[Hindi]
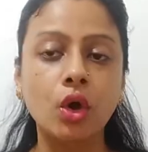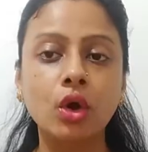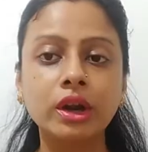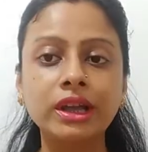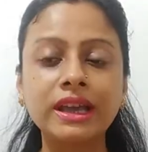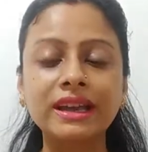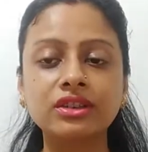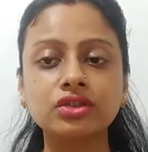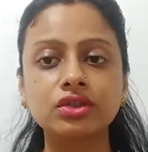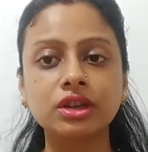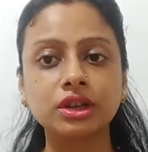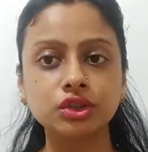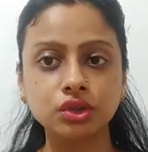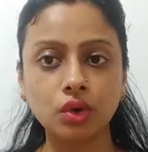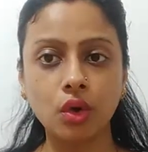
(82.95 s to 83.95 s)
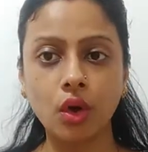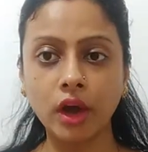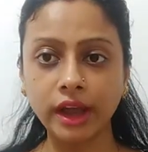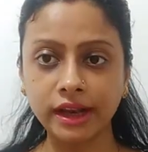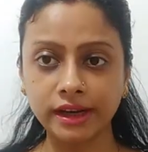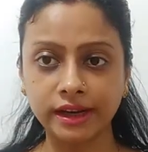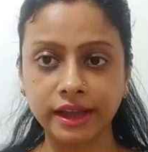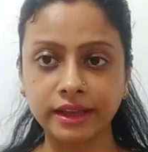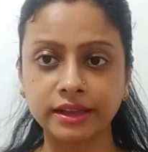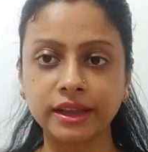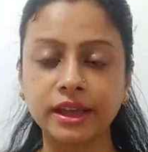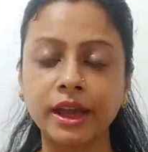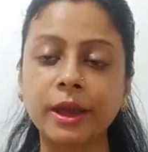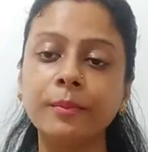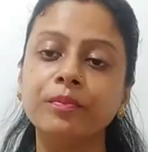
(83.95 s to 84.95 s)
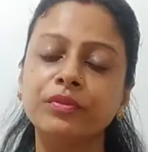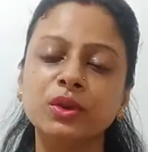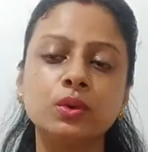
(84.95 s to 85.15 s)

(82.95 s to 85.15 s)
और एक्स्ट्रा जो ऑयल रहते हैं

---+---

Repeat every entry exactly. Do not include the pictures.

[Hindi]
(82.95 s to 83.95 s)
(83.95 s to 84.95 s)
(84.95 s to 85.15 s)

(82.95 s to 85.15 s)
और एक्स्ट्रा जो ऑयल रहते हैं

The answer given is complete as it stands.